• What is being asked:
Once the pictures are set aside, transcribe each line of the data exactly.

Collected data entries:
*** Block opens ***

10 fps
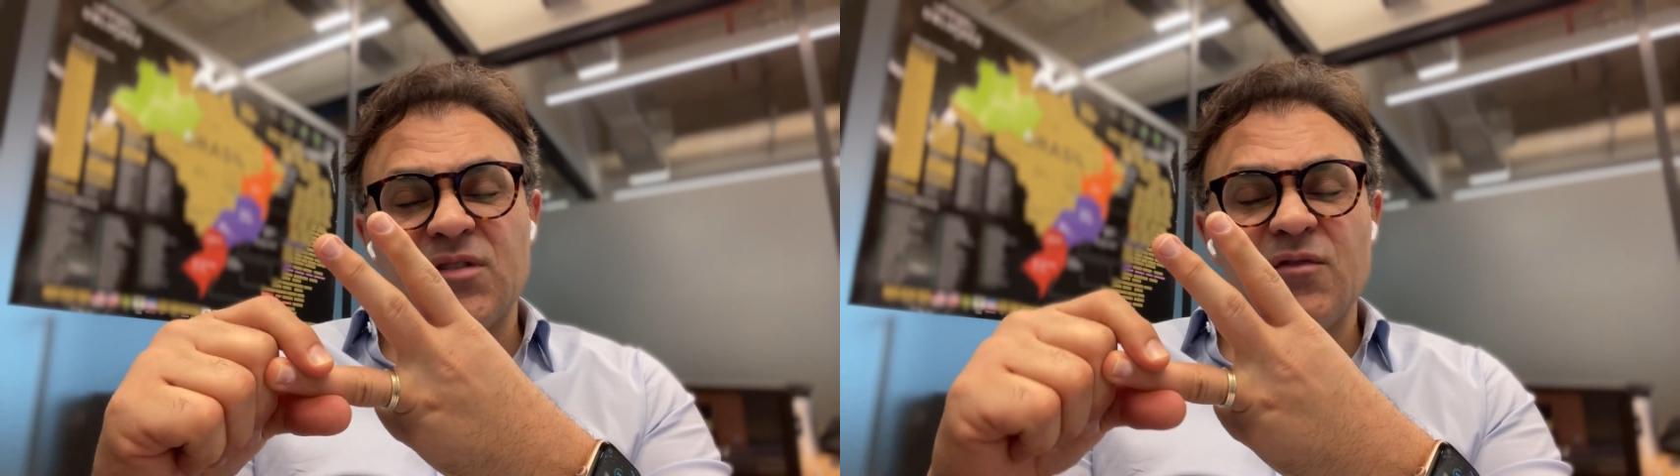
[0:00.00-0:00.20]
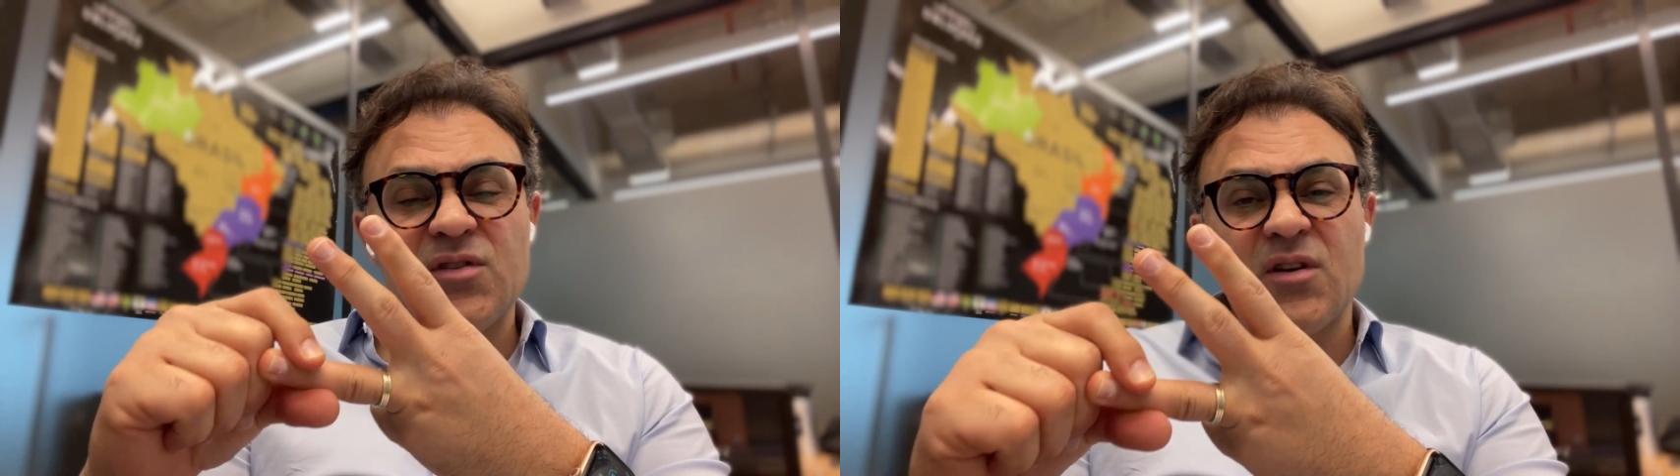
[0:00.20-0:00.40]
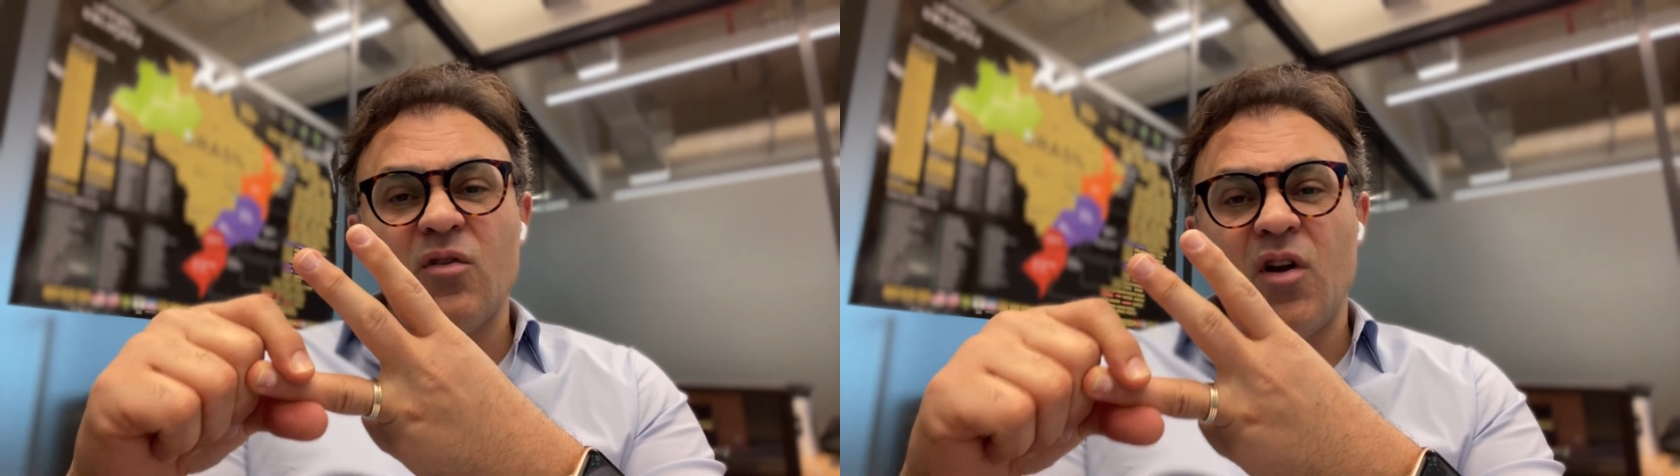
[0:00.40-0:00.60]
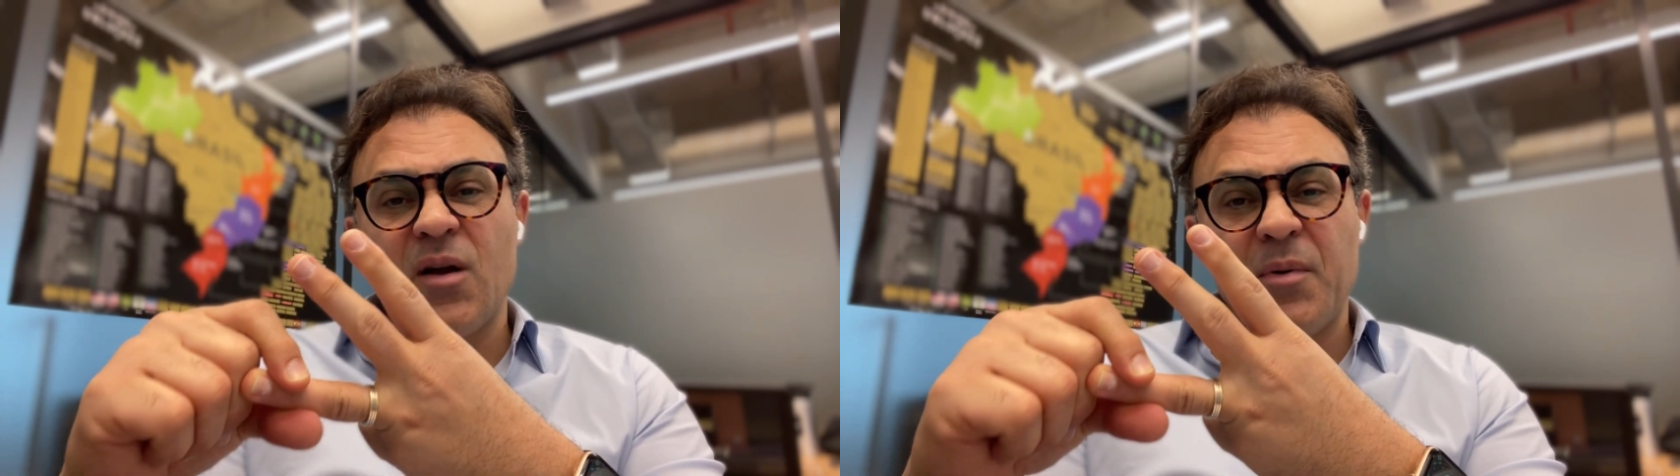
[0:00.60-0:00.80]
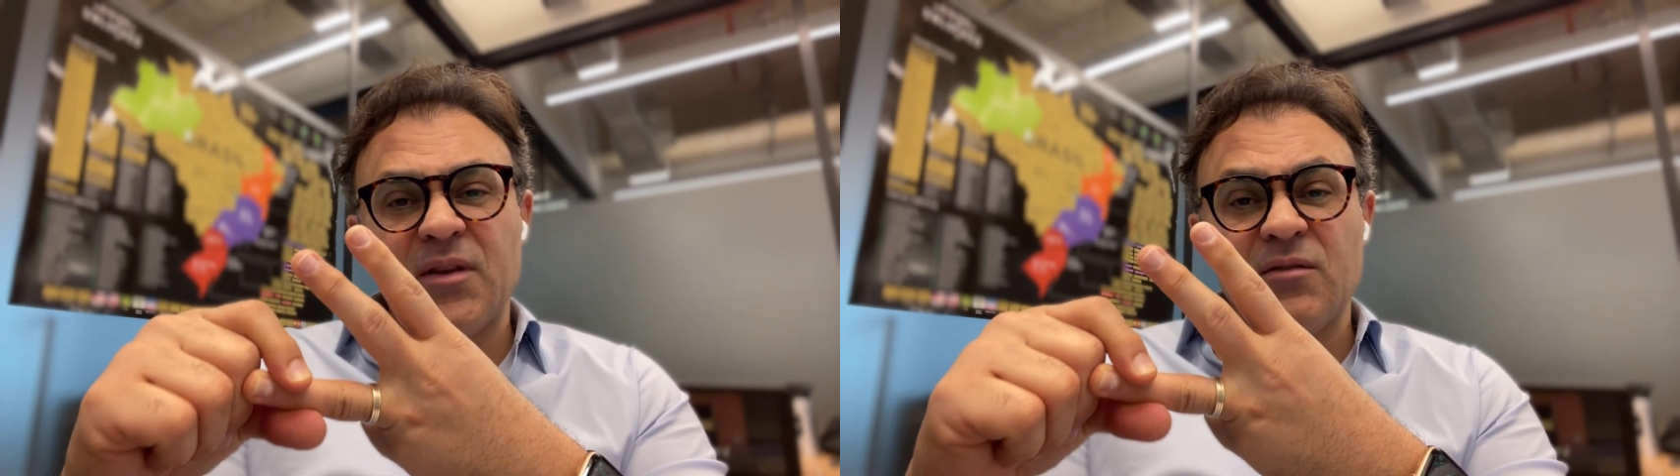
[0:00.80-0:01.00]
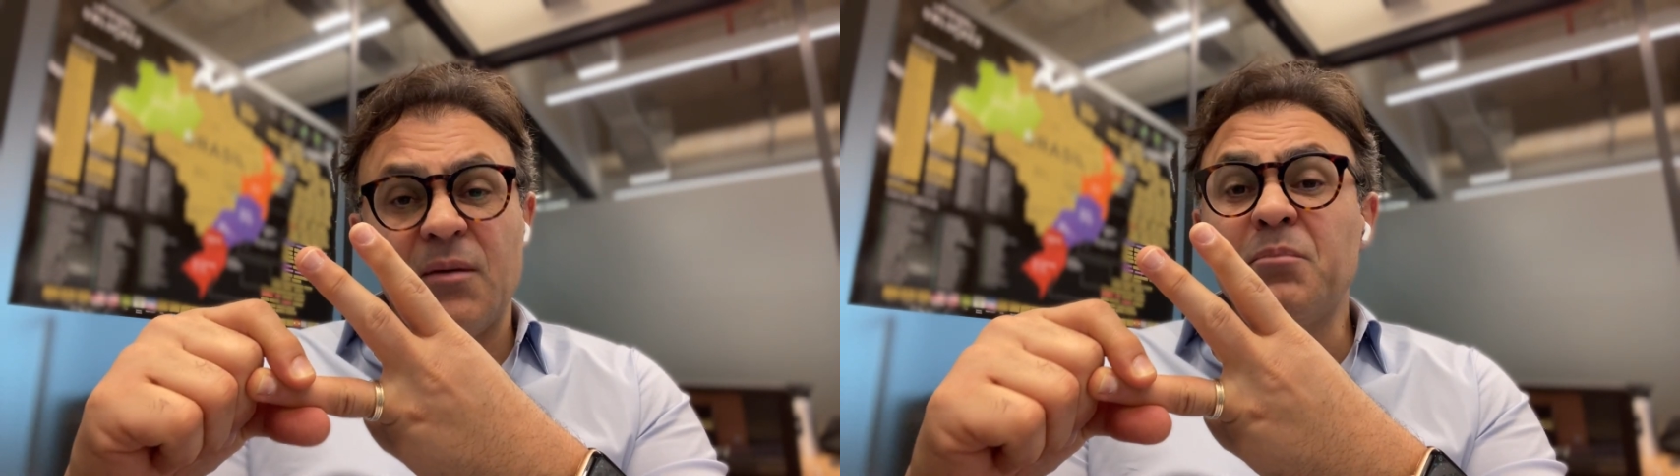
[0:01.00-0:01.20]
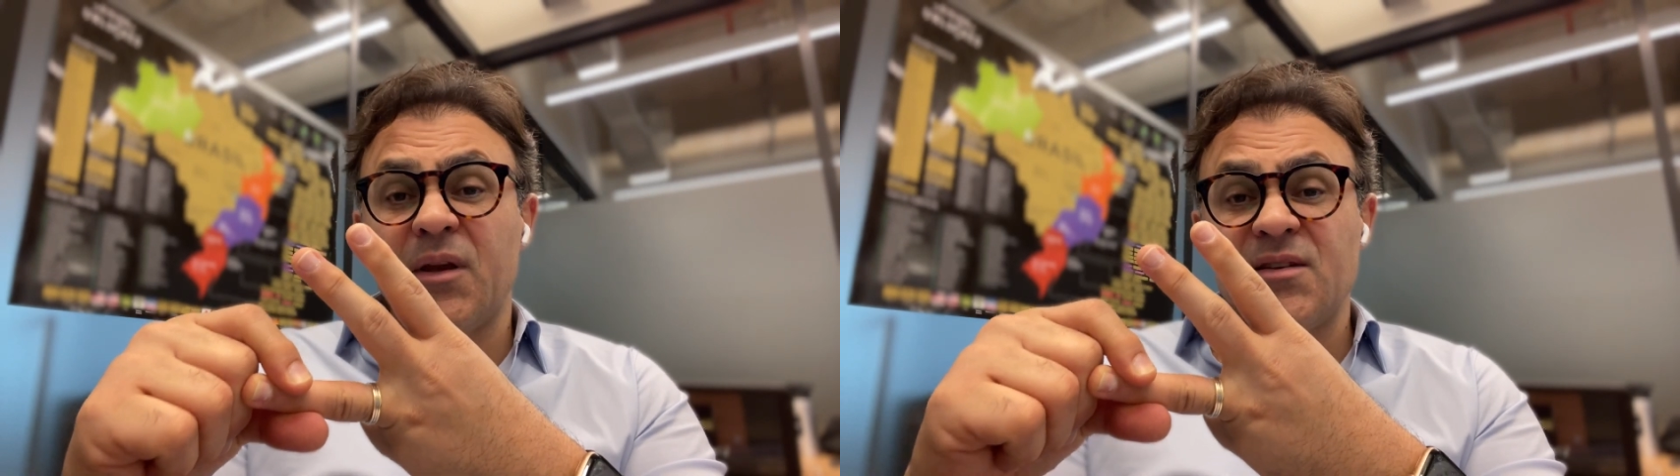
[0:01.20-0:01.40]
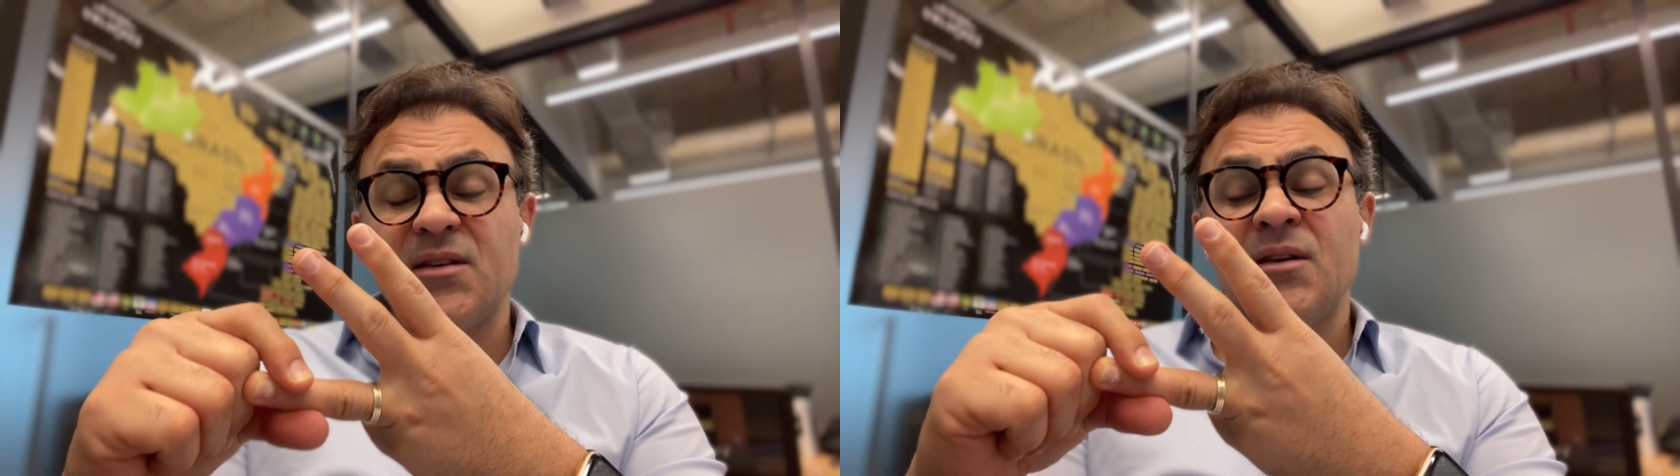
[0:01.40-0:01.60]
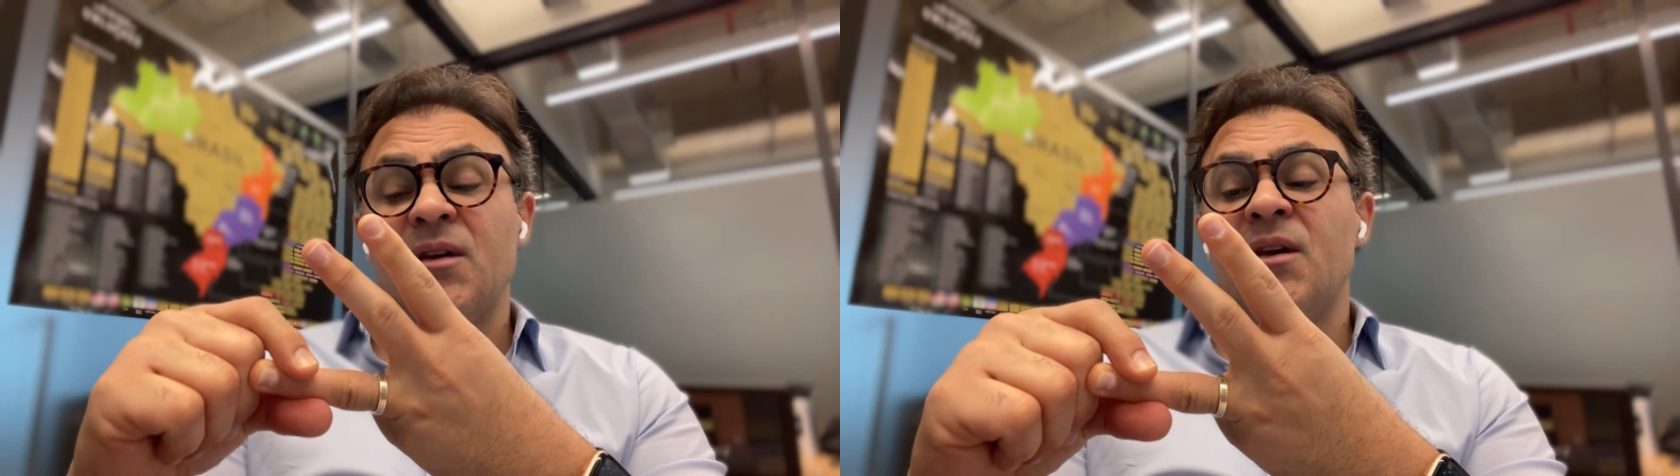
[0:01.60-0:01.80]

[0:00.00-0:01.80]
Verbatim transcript: que você coloca para dentro da empresa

*** Block closes ***

• Exercise result:
10 fps
[0:00.00-0:00.20]
[0:00.20-0:00.40]
[0:00.40-0:00.60]
[0:00.60-0:00.80]
[0:00.80-0:01.00]
[0:01.00-0:01.20]
[0:01.20-0:01.40]
[0:01.40-0:01.60]
[0:01.60-0:01.80]

[0:00.00-0:01.80]
Verbatim transcript: que você coloca para dentro da empresa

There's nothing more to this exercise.